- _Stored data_
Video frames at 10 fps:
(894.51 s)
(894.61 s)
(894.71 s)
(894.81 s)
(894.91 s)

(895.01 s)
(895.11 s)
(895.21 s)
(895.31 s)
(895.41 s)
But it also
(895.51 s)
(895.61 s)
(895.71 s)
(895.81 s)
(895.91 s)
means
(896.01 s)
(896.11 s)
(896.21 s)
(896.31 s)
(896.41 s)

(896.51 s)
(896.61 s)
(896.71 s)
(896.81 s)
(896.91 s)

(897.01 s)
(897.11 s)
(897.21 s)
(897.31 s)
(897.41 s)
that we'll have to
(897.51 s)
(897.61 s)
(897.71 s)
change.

...

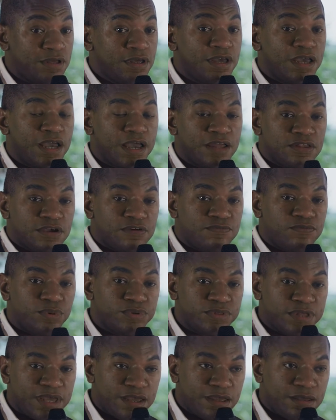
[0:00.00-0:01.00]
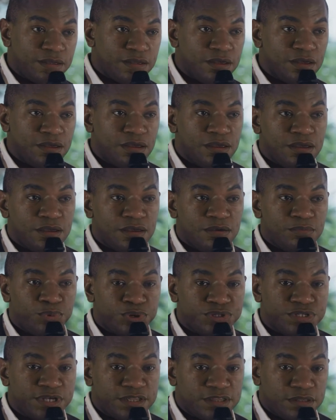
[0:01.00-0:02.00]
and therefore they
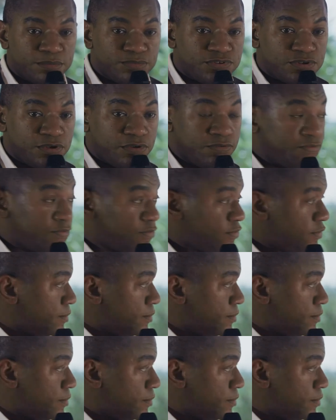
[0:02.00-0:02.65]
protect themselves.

...

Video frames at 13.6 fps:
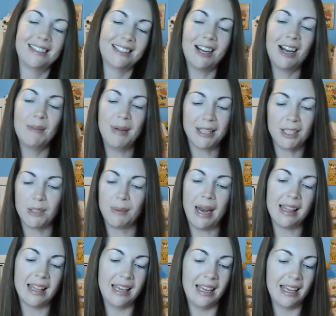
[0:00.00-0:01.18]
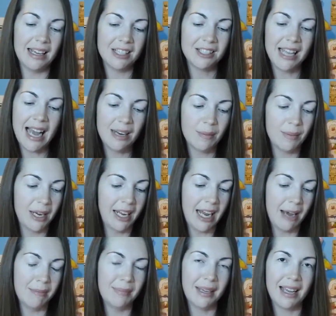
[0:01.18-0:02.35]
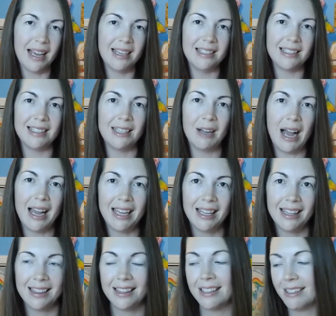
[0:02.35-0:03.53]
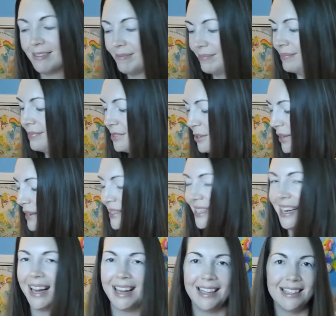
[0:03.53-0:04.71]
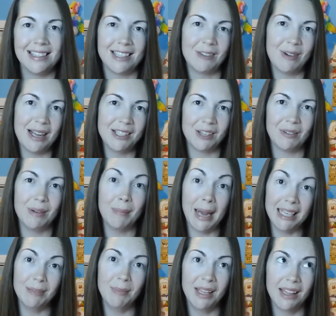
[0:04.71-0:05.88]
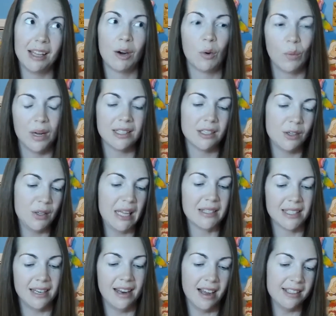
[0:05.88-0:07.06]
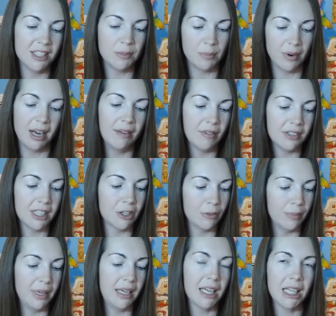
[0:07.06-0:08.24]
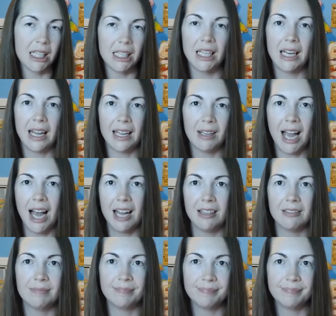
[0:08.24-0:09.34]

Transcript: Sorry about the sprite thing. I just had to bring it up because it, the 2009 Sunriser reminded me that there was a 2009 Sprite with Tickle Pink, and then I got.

- _WHAT THE TASK REQUIRES_
Gather all lines with the string "Video" from the data.

- _SOLUTION BELOW_
Video frames at 10 fps:
Video frames at 13.6 fps:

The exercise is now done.